The Godmother of Sydney Mardi Gras
Interview with Filmmaker Fiona Cunningham-Reid.
We sat down with documentary filmmaker Fiona Cunningham-Reid and discussed the legend of Dawn O’Donnell – Gangster, Goddess or Godmother?
Why did you feel it was important to tell the story of Dawn O’Donnell?
From the first time I met Dawn when filming the Mardi Gras for Channel 4 and ABC back in 1991, I was intrigued and appalled in equal measure. She was a controversial woman full of contradictions, loved and hated in equal measure. She was first and foremost a businesswoman and if there was a dollar to be turned she’d do it, and always on her own terms. But was she a gangster? Certainly, rumours swirled around her and some people wouldn’t talk on camera claiming they might be found at the bottom of Sydney Harbour with cement boots.

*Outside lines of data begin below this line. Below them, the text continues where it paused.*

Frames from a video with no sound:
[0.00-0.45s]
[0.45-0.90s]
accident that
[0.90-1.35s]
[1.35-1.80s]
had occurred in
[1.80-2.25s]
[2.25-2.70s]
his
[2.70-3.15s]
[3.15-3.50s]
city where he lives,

She was living her own legend. Equally, as so often happens with women, she was being marginalised and even left out of Sydney’s LGBT historical narratives (mostly written by men). Every bar, club, drag-show, sauna, sex-shop and even car-park – she ran them. Dawn started her empire when women were third class citizens and couldn’t even have their own bank account, yet there she was, wheeling and dealing with police, criminals and drag-queens. There was no way I wasn’t going to tell her story – and as for her astonishing physical transformation, she was irresistible – from koala-hugging baby, a rebellious convent girl, then a femme ice-skater to finally morphing into Uncle Jack, a silver-cropped butch dyke.

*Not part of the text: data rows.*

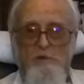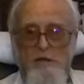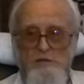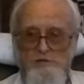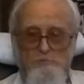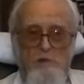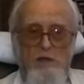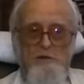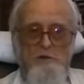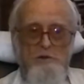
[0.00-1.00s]
big
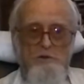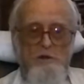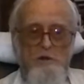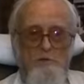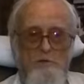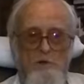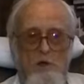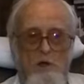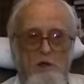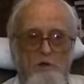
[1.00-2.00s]
cement
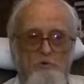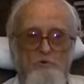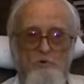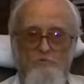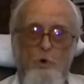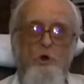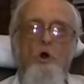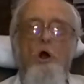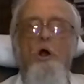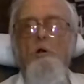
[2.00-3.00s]
3 or 4
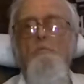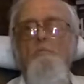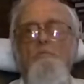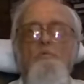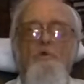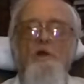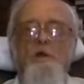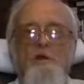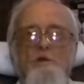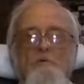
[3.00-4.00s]
car
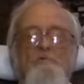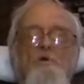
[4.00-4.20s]
thing in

The way Sydney’s Mardi-Gras is presented in the film makes it look amazing. How integral was Dawn to the festival, and is it still like this?

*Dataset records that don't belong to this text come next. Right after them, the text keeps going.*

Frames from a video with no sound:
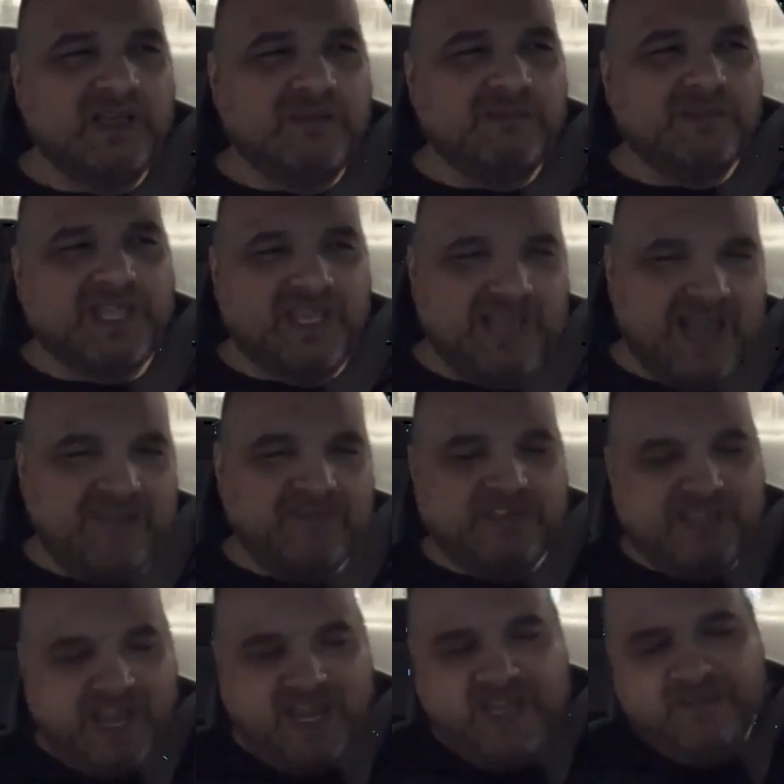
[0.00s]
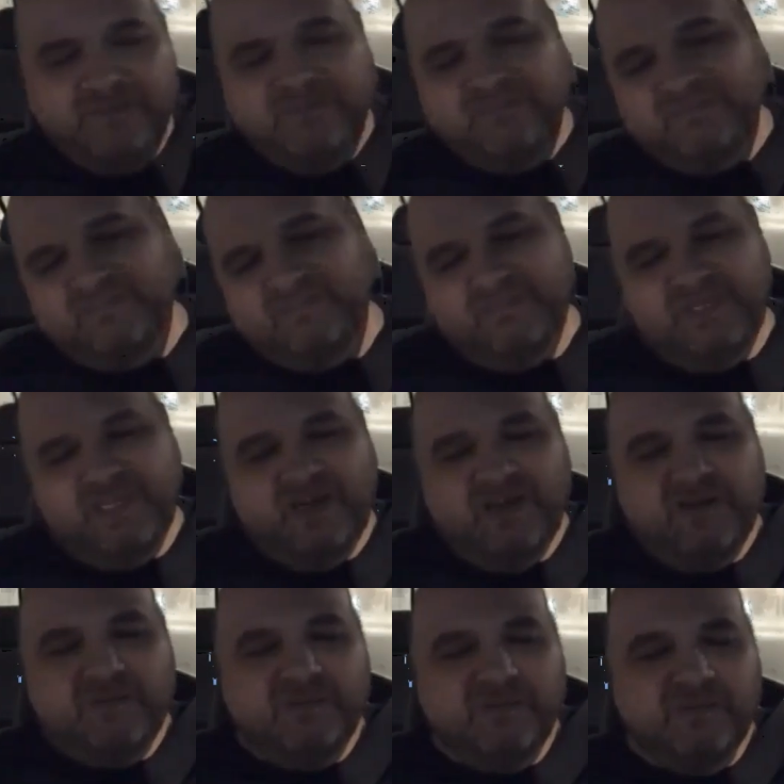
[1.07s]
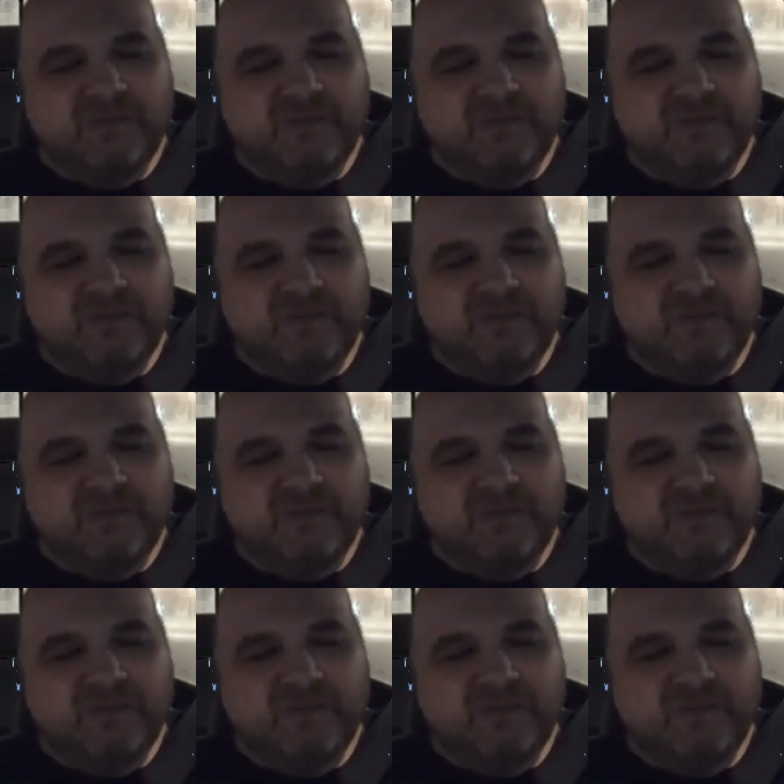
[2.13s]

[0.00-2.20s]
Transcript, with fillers: But then after time, you know, um,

Initially, Dawn had zero interest in gay law reform or politics; legal or not she wasn’t bothered, everyone still wanted somewhere to drink and her pubs made money, a lot of money. On the night of the first ever Mardi Gras, which was Sydney’s response to the Stonewall riots in New York, it was pouring with rain and the police were very violent breaking up the peaceful demo and many were arrested. Dawn, sitting in the safety of one of her pubs, said “that’ll never work, that won’t catch on…” I don’t like sounding like an oldie, but I am and I think Mardi Gras, even though it’s now huge with hundreds of thousands of people involved, is far too corporate and silly, but undoubtedly it has the best parties in the world!
And finally, did Dawn ever come to Soho? What do you think she’d make of it, then and now?
Dawn’s first trip to London was when she was a professional ice-skater in the early 1950’s. The only place she discovered and was interested in on that trip was the Gateways Club, Kings road in Chelsea. It’s where she came out. Soho wasn’t on her radar – not then. She and Aniek traveled extensively and always checked out the gay life – and imported ideas back to Sydney – she and Aniek installed the fist ever disco lit floor in Sydney, John Travolta style! One of her biggest scams was buying a porn movie abroad and then getting a bloke back in Sydney to copy it and then sell them in her sex shops, so I’m sure she did visit Soho again to buy a few titles! What would she make of Soho now? Dawn would say “That was a bombed out plot when I was here, knew I should have bought it, put a car-park on it – no overheads with them, and then just let it run itself and I could sell that now for how many million? – never mind”.